(MATERIALS PROVIDED)

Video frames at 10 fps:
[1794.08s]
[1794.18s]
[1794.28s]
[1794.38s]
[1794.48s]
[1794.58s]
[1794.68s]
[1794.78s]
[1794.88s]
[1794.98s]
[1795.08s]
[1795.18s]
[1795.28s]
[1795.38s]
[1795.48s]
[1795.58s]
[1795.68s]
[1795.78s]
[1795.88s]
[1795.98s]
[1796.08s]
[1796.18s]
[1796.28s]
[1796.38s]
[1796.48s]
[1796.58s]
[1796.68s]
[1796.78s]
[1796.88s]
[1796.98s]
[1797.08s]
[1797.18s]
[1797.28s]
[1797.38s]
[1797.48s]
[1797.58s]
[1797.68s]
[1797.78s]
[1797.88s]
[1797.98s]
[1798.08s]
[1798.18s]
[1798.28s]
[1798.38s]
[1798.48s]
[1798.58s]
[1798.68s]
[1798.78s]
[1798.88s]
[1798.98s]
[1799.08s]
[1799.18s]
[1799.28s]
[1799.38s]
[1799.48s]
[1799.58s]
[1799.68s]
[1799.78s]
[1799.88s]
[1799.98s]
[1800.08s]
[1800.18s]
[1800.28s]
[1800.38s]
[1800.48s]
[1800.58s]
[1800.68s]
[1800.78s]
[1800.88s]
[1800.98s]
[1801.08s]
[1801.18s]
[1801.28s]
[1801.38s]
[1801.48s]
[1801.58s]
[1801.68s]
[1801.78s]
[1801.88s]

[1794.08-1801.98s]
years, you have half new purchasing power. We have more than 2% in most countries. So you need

(End MATERIALS PROVIDED)

▸ **TASK OBJECTIVE**:
Would you please reproduce all of the lines above exactly?

▸ **ANSWER FOR THE TASK**:
Video frames at 10 fps:
[1794.08s]
[1794.18s]
[1794.28s]
[1794.38s]
[1794.48s]
[1794.58s]
[1794.68s]
[1794.78s]
[1794.88s]
[1794.98s]
[1795.08s]
[1795.18s]
[1795.28s]
[1795.38s]
[1795.48s]
[1795.58s]
[1795.68s]
[1795.78s]
[1795.88s]
[1795.98s]
[1796.08s]
[1796.18s]
[1796.28s]
[1796.38s]
[1796.48s]
[1796.58s]
[1796.68s]
[1796.78s]
[1796.88s]
[1796.98s]
[1797.08s]
[1797.18s]
[1797.28s]
[1797.38s]
[1797.48s]
[1797.58s]
[1797.68s]
[1797.78s]
[1797.88s]
[1797.98s]
[1798.08s]
[1798.18s]
[1798.28s]
[1798.38s]
[1798.48s]
[1798.58s]
[1798.68s]
[1798.78s]
[1798.88s]
[1798.98s]
[1799.08s]
[1799.18s]
[1799.28s]
[1799.38s]
[1799.48s]
[1799.58s]
[1799.68s]
[1799.78s]
[1799.88s]
[1799.98s]
[1800.08s]
[1800.18s]
[1800.28s]
[1800.38s]
[1800.48s]
[1800.58s]
[1800.68s]
[1800.78s]
[1800.88s]
[1800.98s]
[1801.08s]
[1801.18s]
[1801.28s]
[1801.38s]
[1801.48s]
[1801.58s]
[1801.68s]
[1801.78s]
[1801.88s]

[1794.08-1801.98s]
years, you have half new purchasing power. We have more than 2% in most countries. So you need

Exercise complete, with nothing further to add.